Extrapolate this trend onto the wider internet and Griffiths foresees a time when our individual profile will allow us to shop much smarter online – ensuring we only see products that are based on our preferences.


He said: “If my profile [says] I’m 34 years old with two kids and I’m into wine, when I visit a travel website I won’t be shown details on a long weekend in Ibiza. I’ll be given product such as family holidays or wine trips.”


While Web 1.0 was all about technologists creating the first generation of websites and Web 2.0 about users taking over, Griffiths defines Web 3.0 as the point where “the customer gets all the power, and can select what they want and ignore everything else”.


A different definition of Web 3.0 is given by Lewis Lensse, managing director at Netizen Digital – a web design company that has worked with the likes of Gullivers Sports Travel and Qantas Holidays.


He believes Web 3.0 is all about the so-called Semantic Web where emerging XML-based technologies will allow all information to be tagged using a universally understood language – making it possible for the web to better understand and satisfy the requests of people and machines to use web content.


According to Lenssen, the implications for the travel industry could be the ability for users to get a perfect set of information about offers to a chosen destination. “This will allow an exact comparison of prices – meaning suppliers will be forced to come down to the lowest price or make an extra effort in marketing the added value they offer,” he said.


For Jerome Touze, founder of travel social networking site WAYN.com, Web 3.0 will be about a revolution in the way we access the internet on mobile devices.
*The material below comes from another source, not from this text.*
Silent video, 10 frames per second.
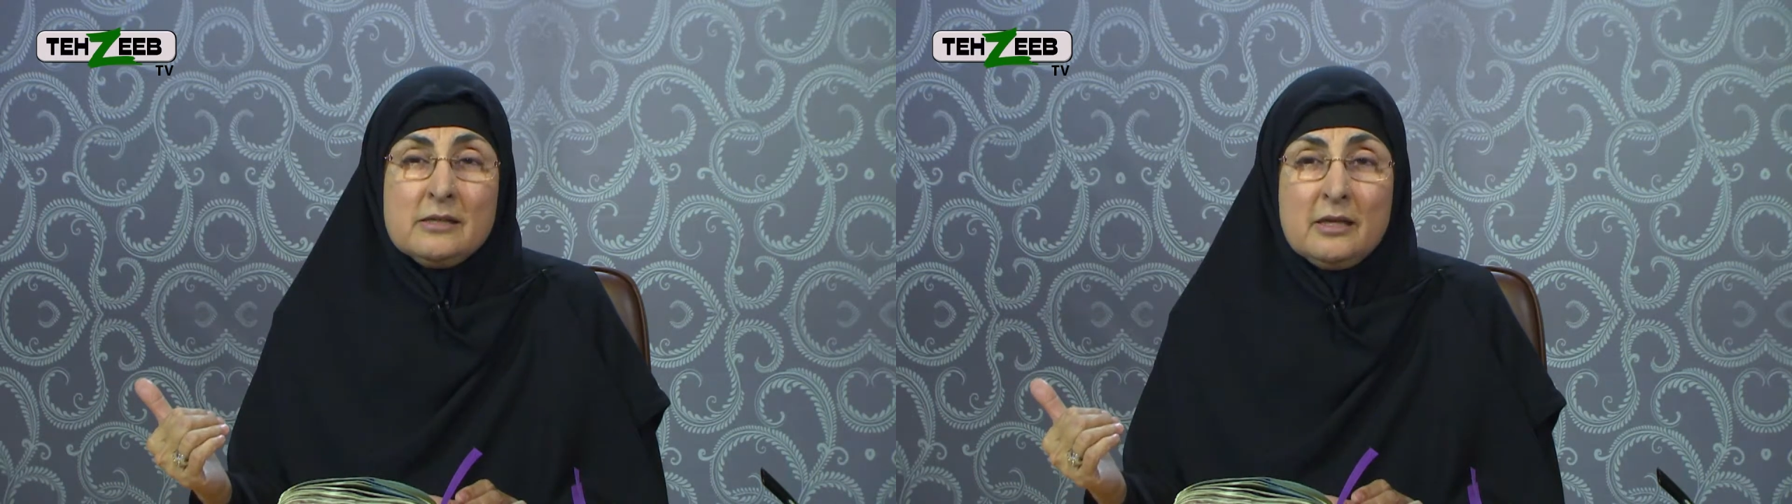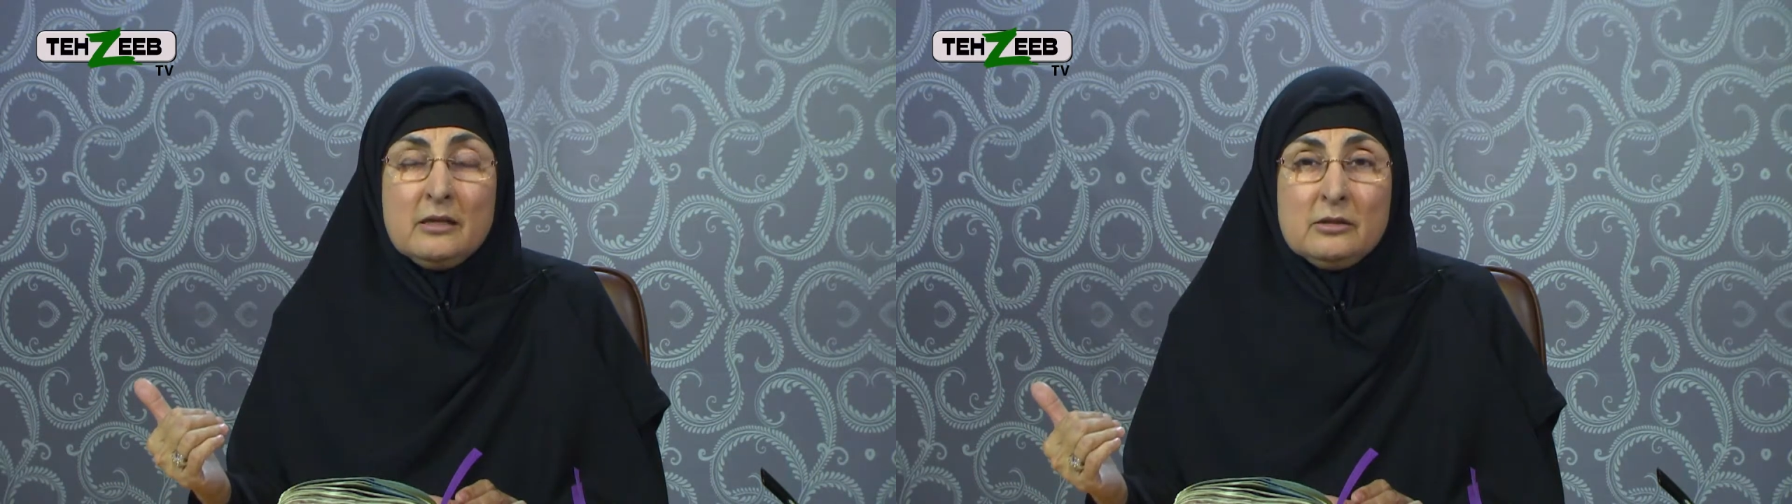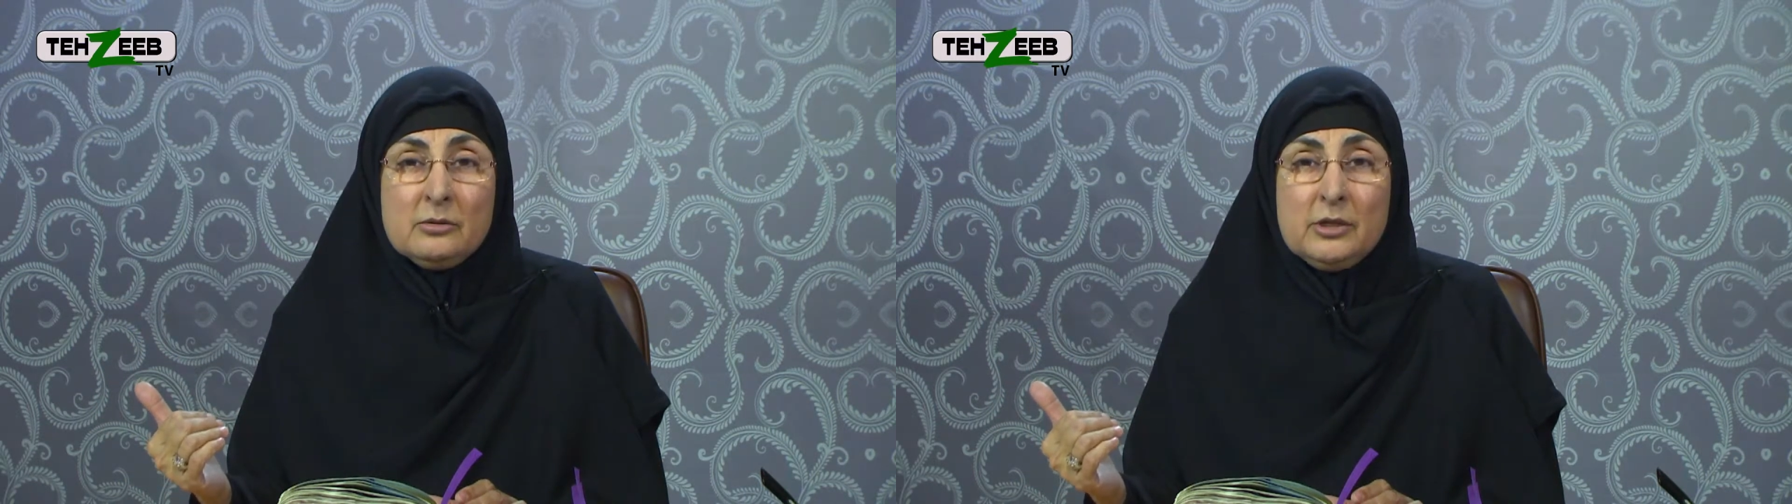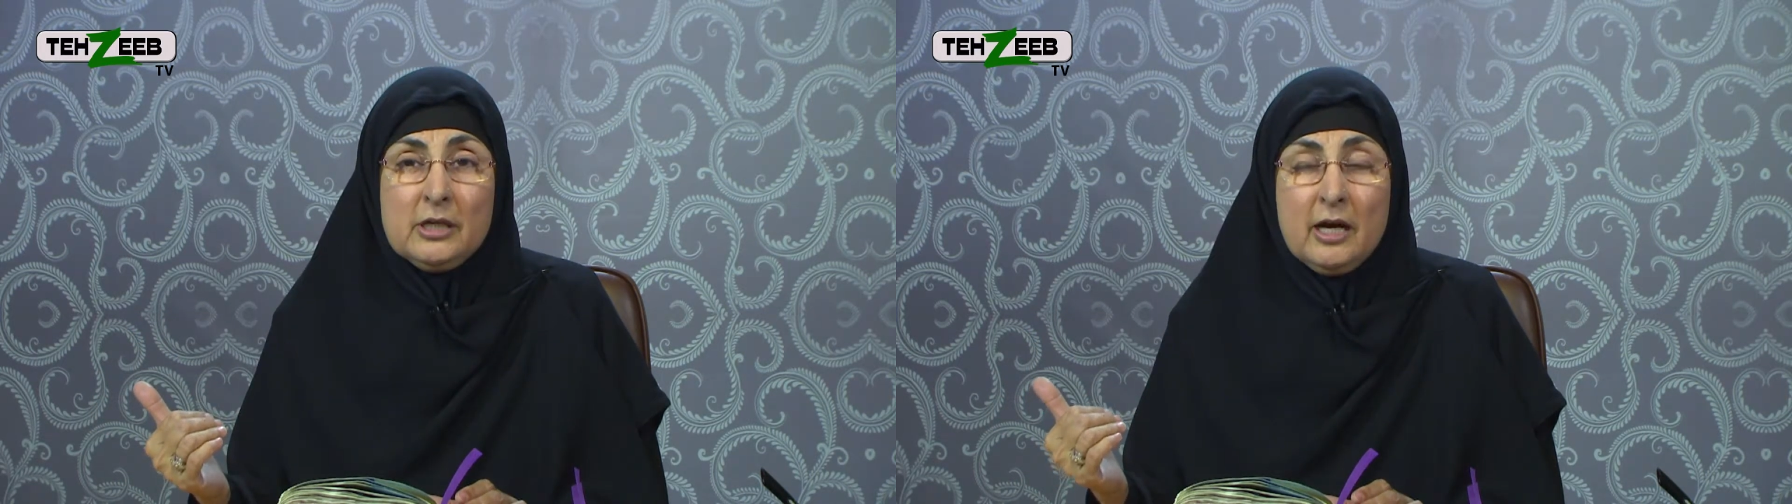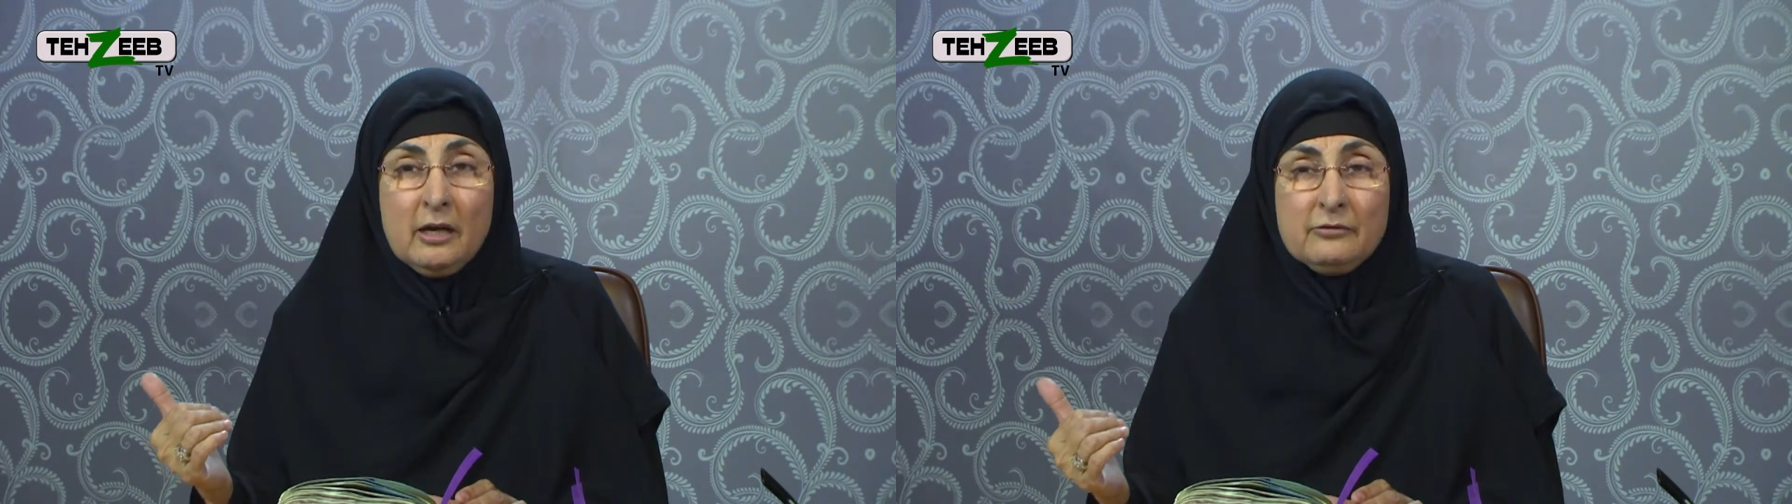skin to
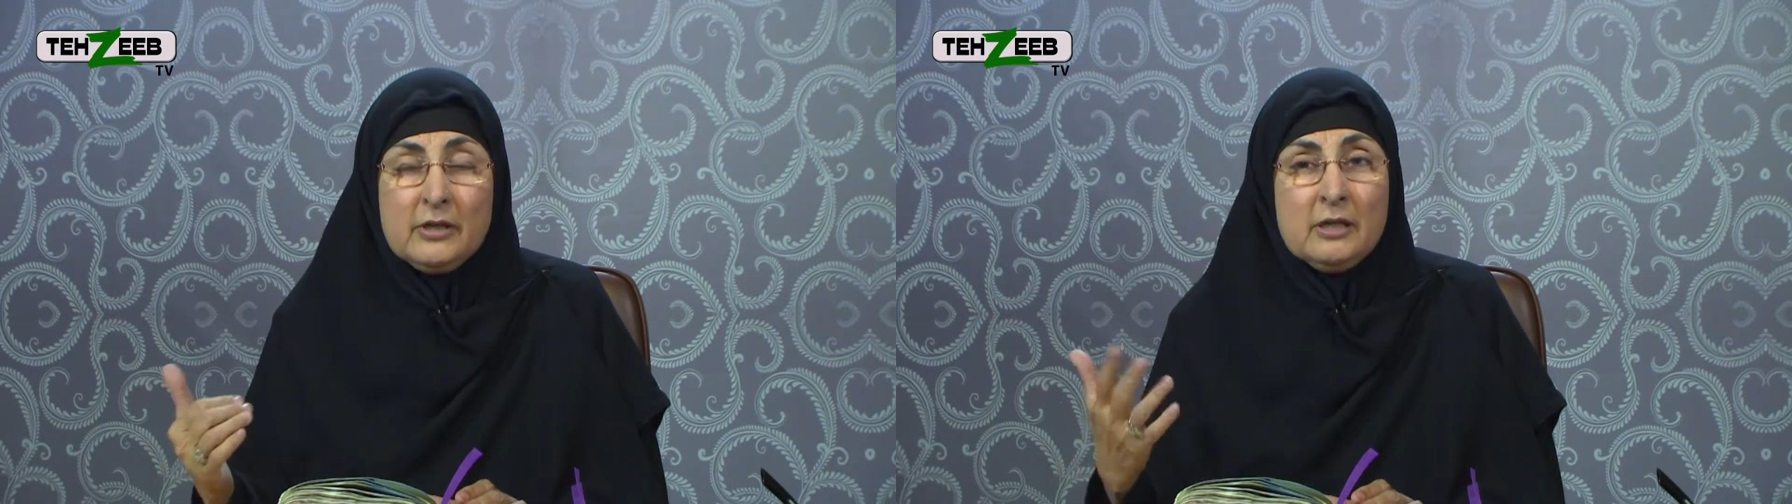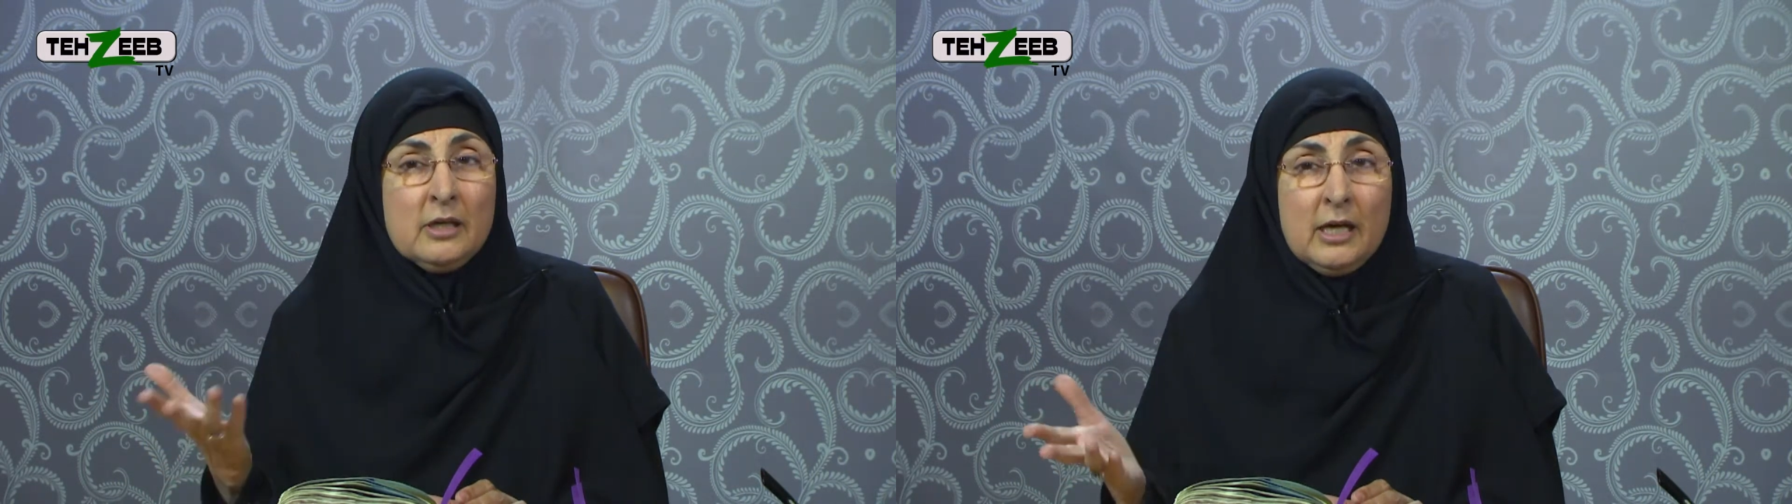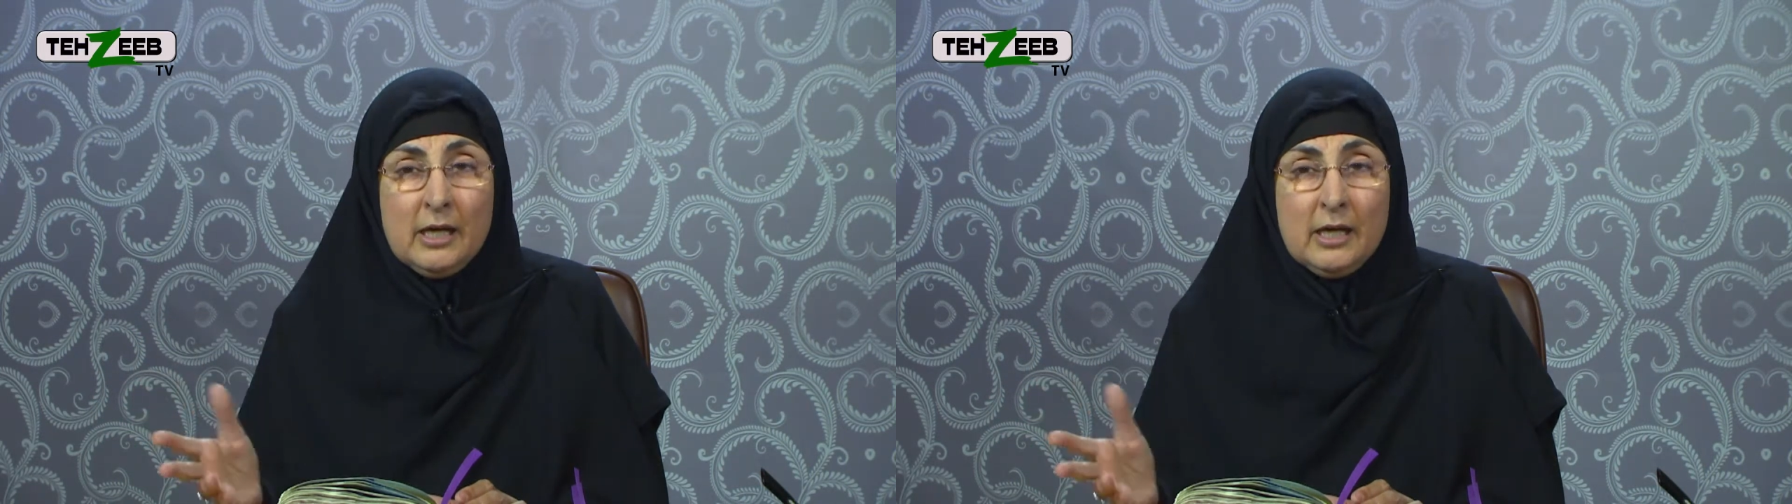the kafir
He talks about location-based social networking – a new concept combining global positioning technologies with social networking – which could be big for the travel sector.


He said: “We will see the arrival of tools allowing users to track the exact location of their registered friends on their mobile device or laptop. They will be able to find out what their friends recommend in a destination and reveal their own location to existing and potential new friends.”


It is likely that all these visions of the online world will materialise in one form or another in the future, but at the moment it is anyone’s guess as to where the ‘killer app’ will come from or which technology will dominate to the point where it can rightly claim the Web 3.0 title.